**** MATERIAL FOR THIS EXERCISE
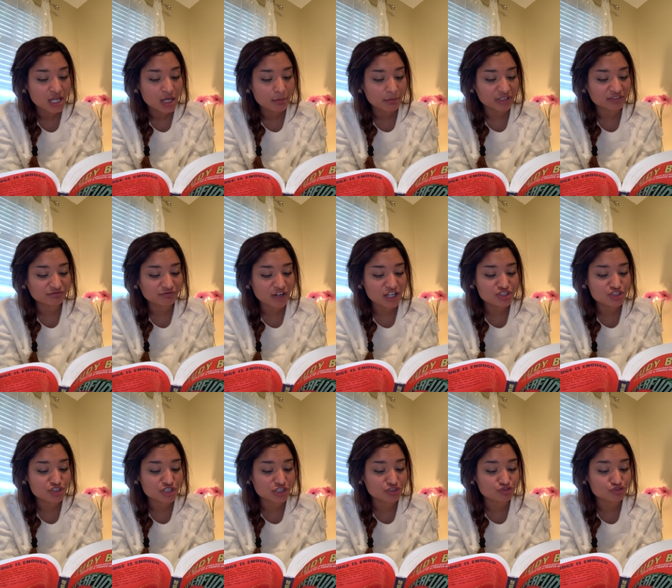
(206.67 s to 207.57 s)
But
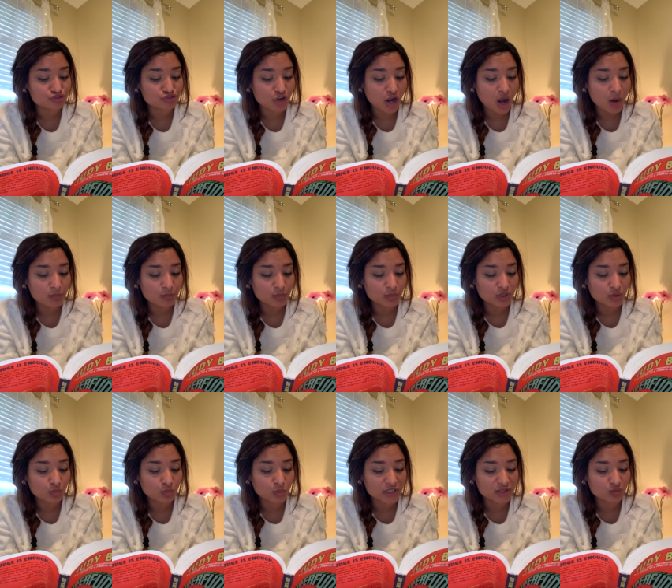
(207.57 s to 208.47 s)
Fudge didn't stop
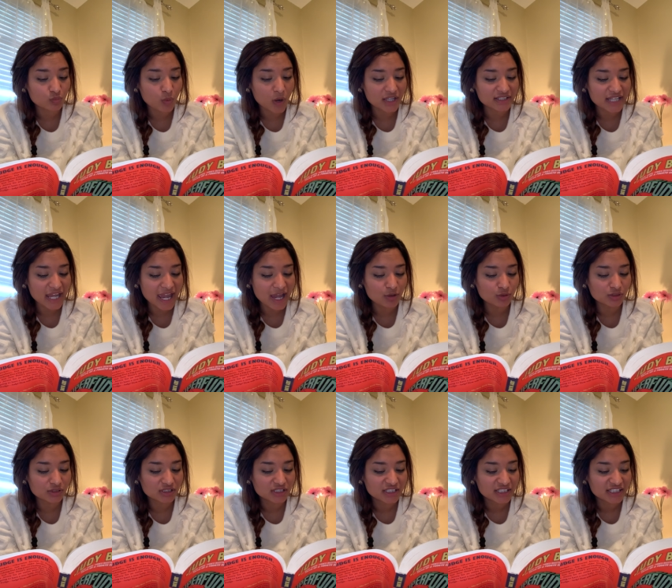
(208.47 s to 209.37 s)
with one howl.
********
• TASK ITEM: Go through the entries and retype them exactly, except for the images.

• SOLVED PROBLEM:
(206.67 s to 207.57 s)
But
(207.57 s to 208.47 s)
Fudge didn't stop
(208.47 s to 209.37 s)
with one howl.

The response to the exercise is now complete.